We brought him home the next day and cautiously introduced him to our resident cat, Abby. Wilson approached her slowly, his tail gently wagging. Abby responded by jumping onto the kitchen table, arching her back, and hissing. (She’s since warmed up slightly – slightly – to the point of tolerating/ignoring Wilson. Thankfully, she’s not anywhere near as resentful as she appeared with the foster kittens this spring.)

Of course, not everything has gone smoothly. Wilson has a penchant for chewing. Not only toys, but paper, plastic, wood, sandals…even a sanding block and container of spackling paste.

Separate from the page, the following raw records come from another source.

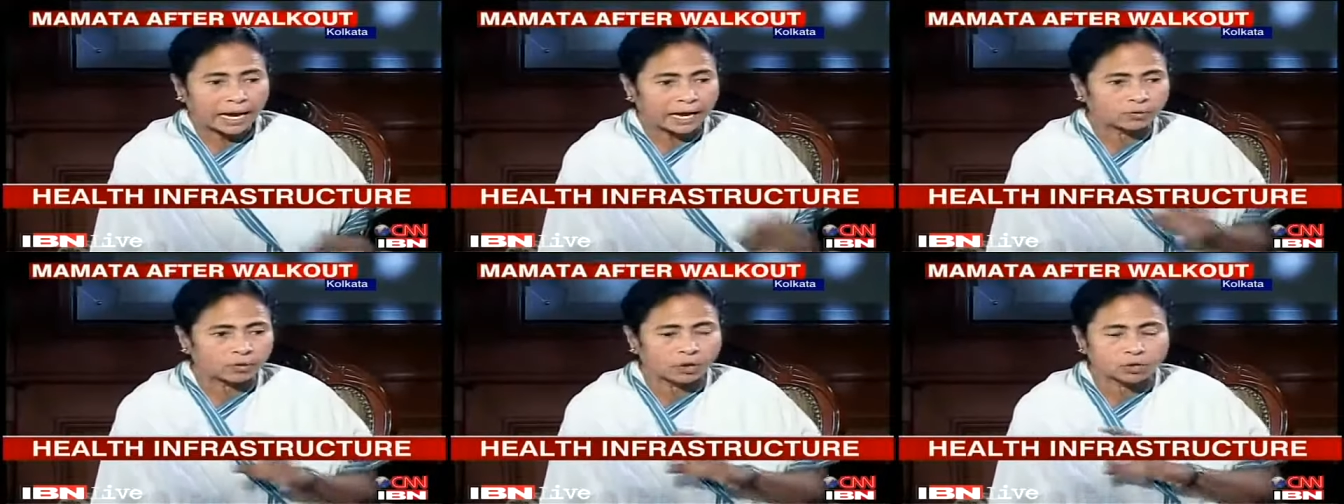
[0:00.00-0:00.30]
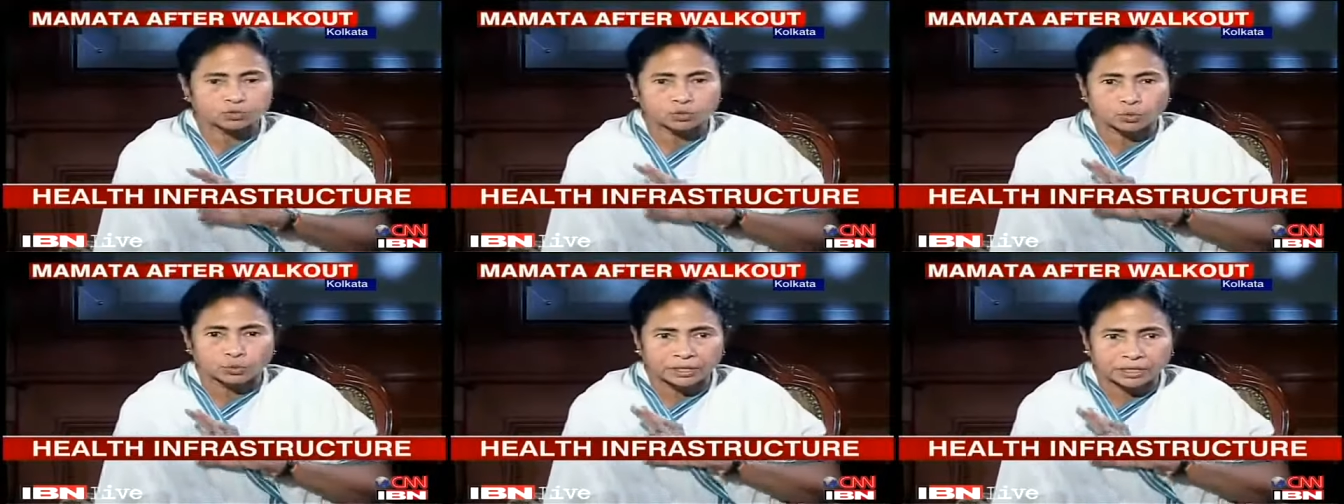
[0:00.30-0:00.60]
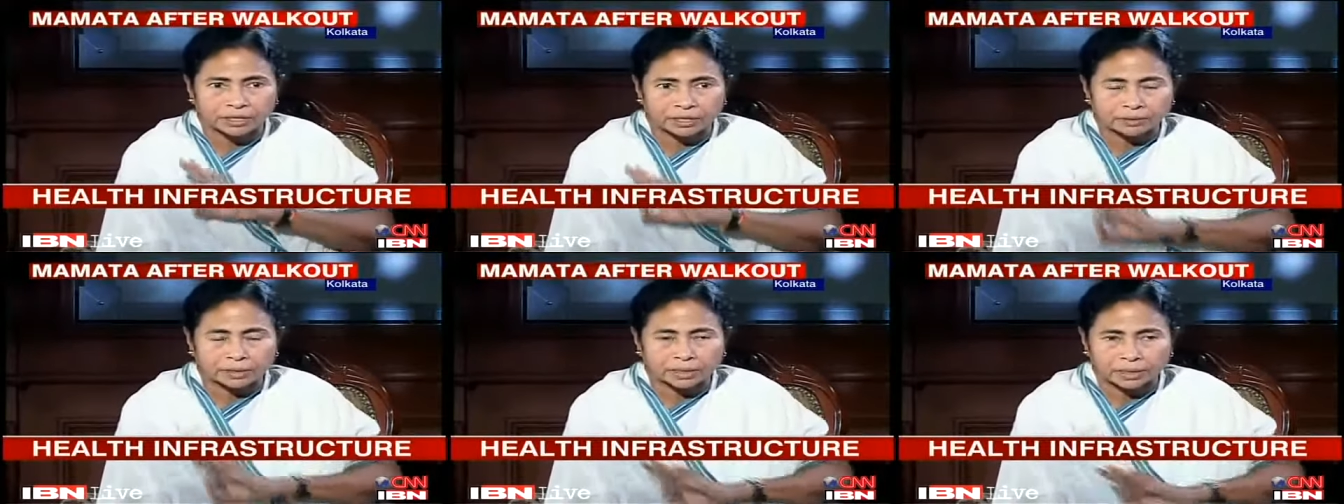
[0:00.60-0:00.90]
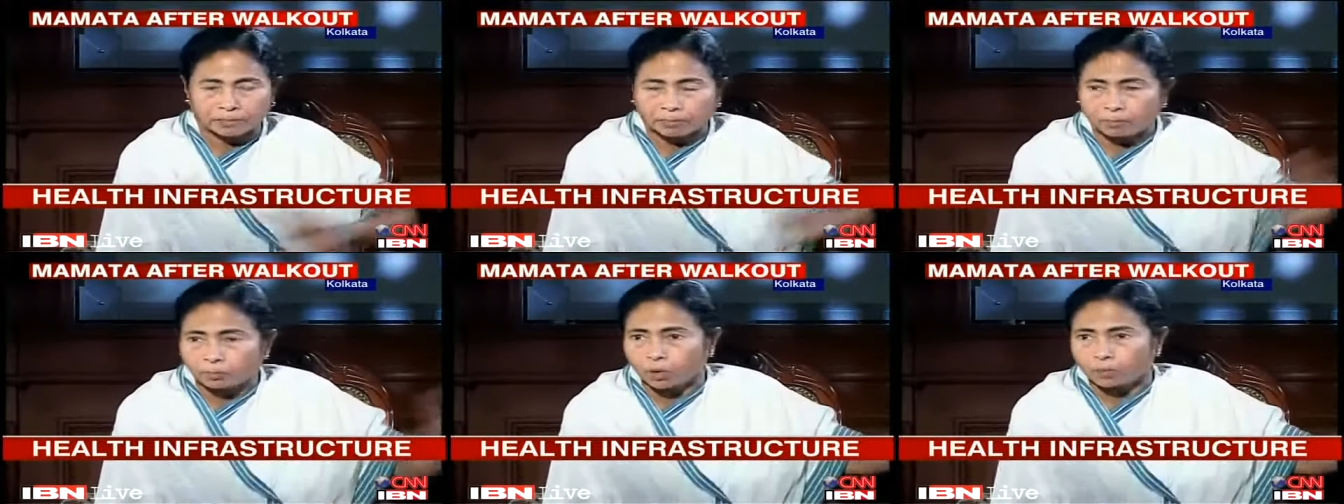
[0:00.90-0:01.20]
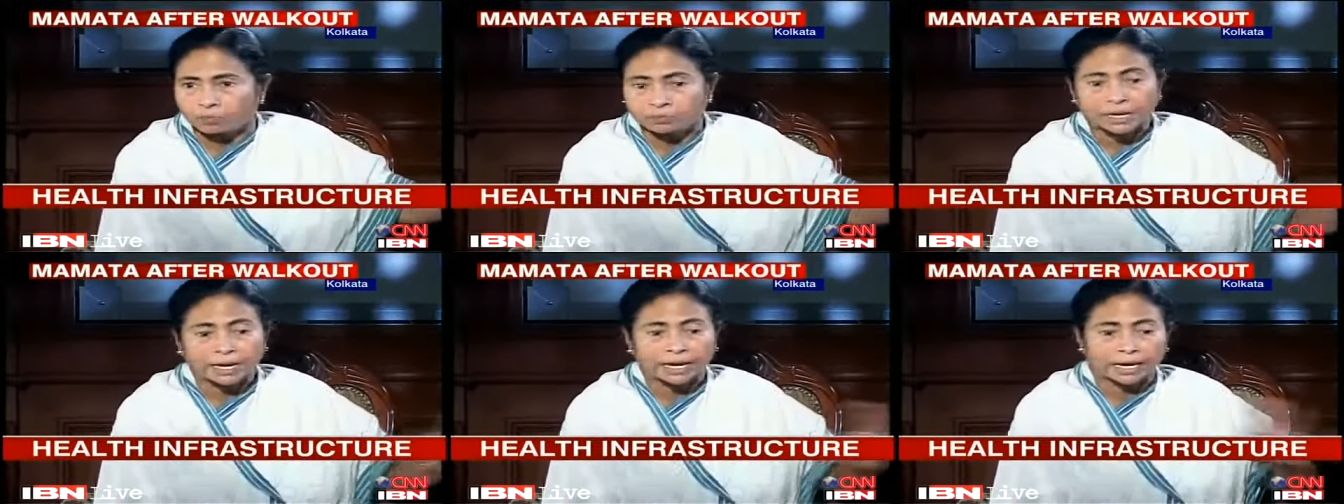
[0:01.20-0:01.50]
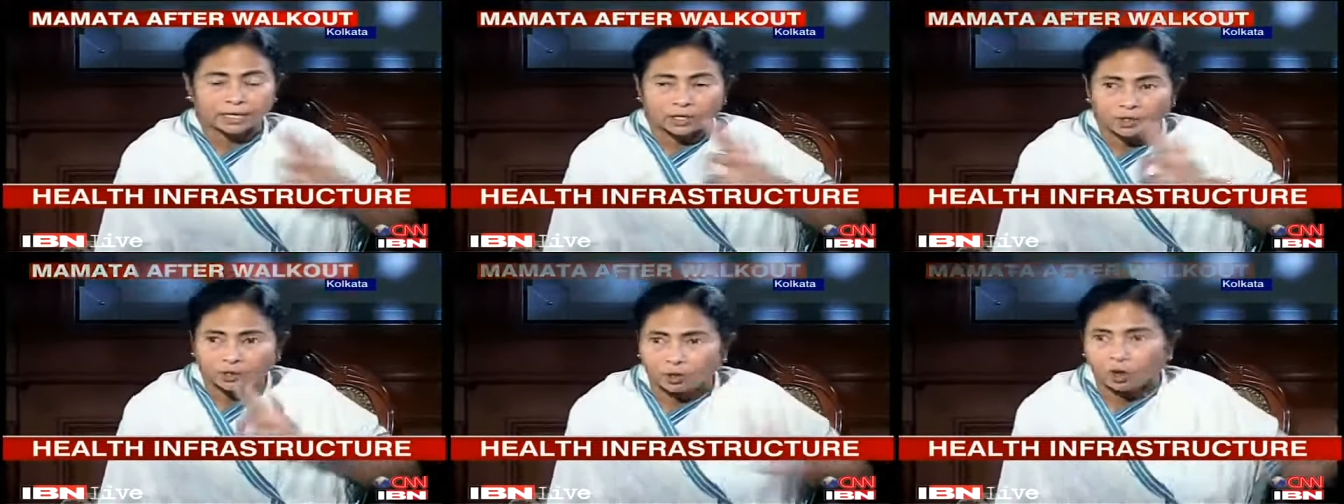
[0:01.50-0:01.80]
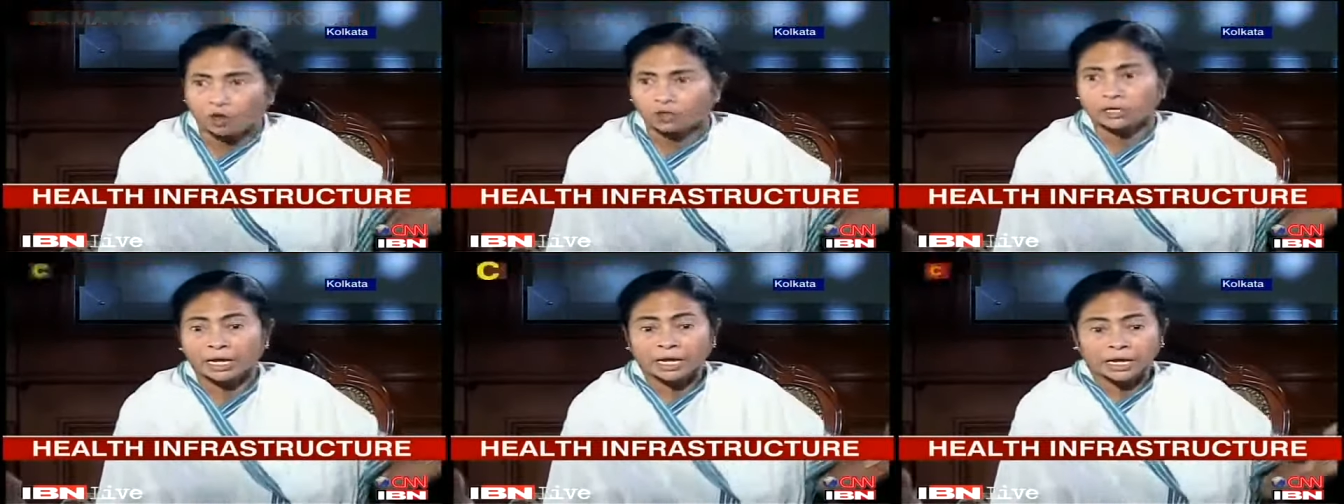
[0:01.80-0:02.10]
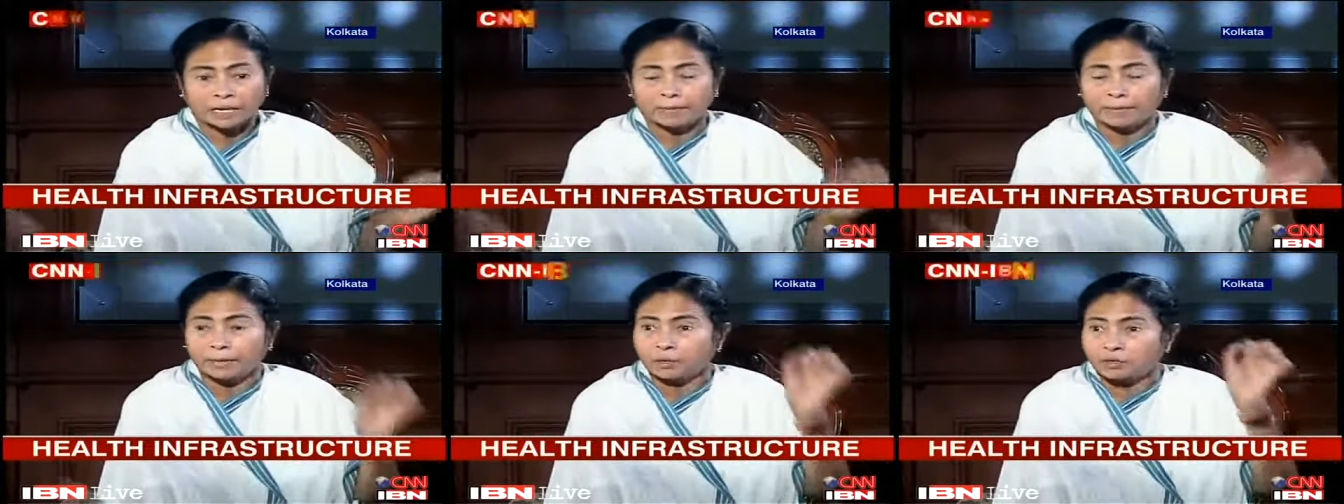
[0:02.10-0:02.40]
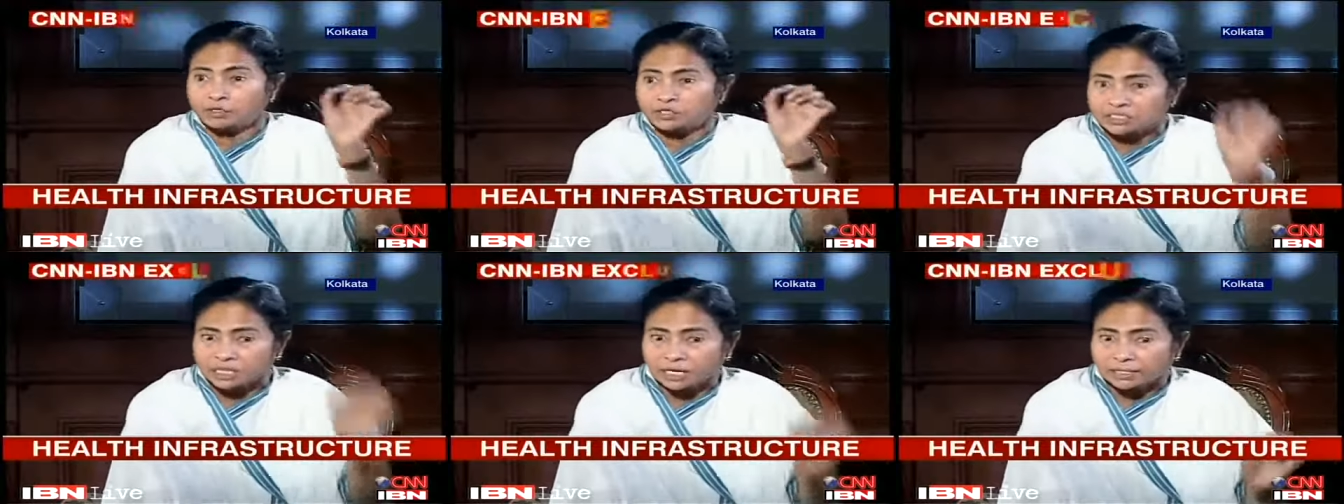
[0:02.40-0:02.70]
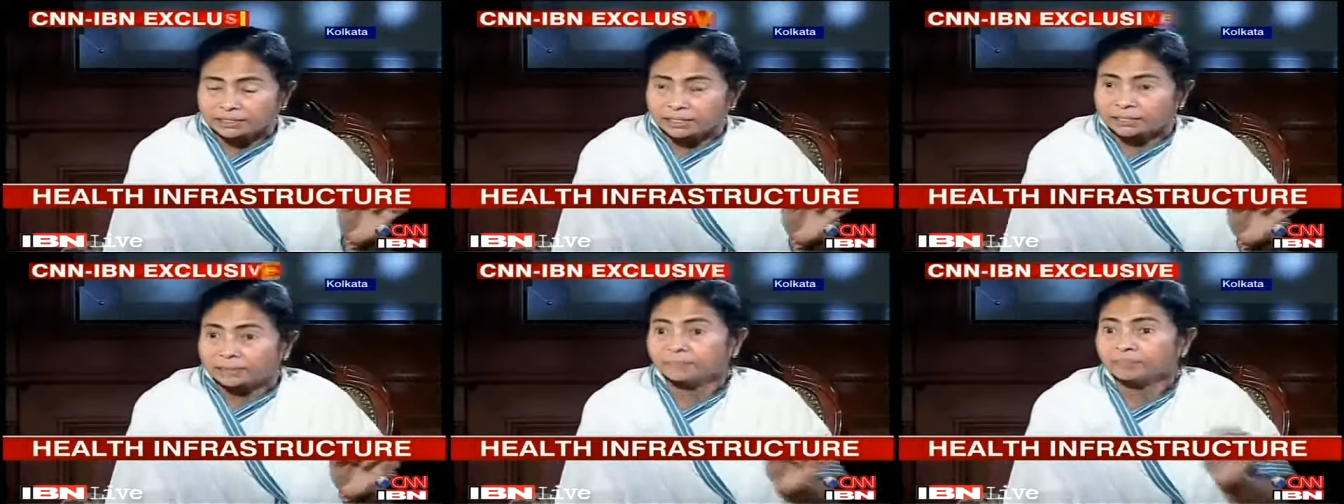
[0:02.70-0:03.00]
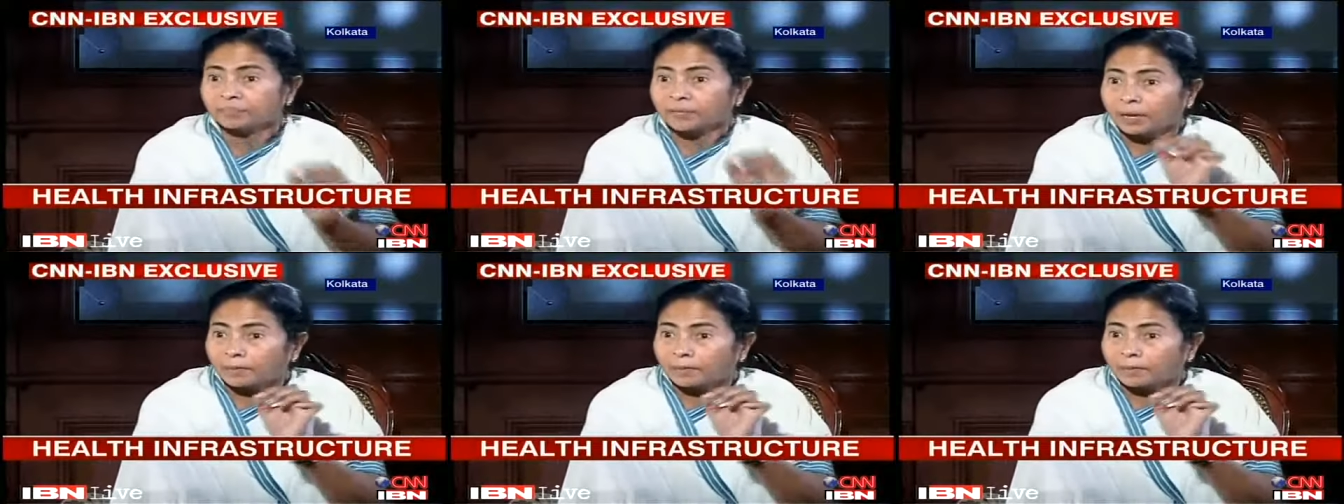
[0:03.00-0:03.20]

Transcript: and also we improved a lot. Even we started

He typically cries if left alone. His leash manners are a long way from being polished. He’s destroyed two dog beds and is now prohibited from accessing foam or stuffing of any kind. He’s an incorrigible jumper and a loud barker. His reactions to other people range from spastic alarm to calm sniffs to nonevents. He climbs on furniture – and not just the upholstered kind.

Wilson sitting on the kitchen table.

But he is making headway.

His reactive barking is less frequent. He knows his name and comes when called. He’s learning to sit and stay and lay down. He has a laser focus on treats, which makes training him easier than it might be otherwise. He is having doggy adventures, like hikes (loves them), dog parks (loves them), and baths (tolerate, with treats.) And after his manic episodes pass, Wilson is the sweetest snuggler.

Wilson and Peter on a local trail.

And I am reminded that dogs do not come into our lives to create convenience. They are often incredibly inconvenient. They require quite a lot of resources to care for: our time, our money, our energy.

Dogs ask a lot of us.

But they are also wonderful. Their exuberance is a source of joy, their boundless affection a continuous comfort, their progress a source of pride. They connect us to the best parts of ourselves. Which makes what we receive from them in return priceless.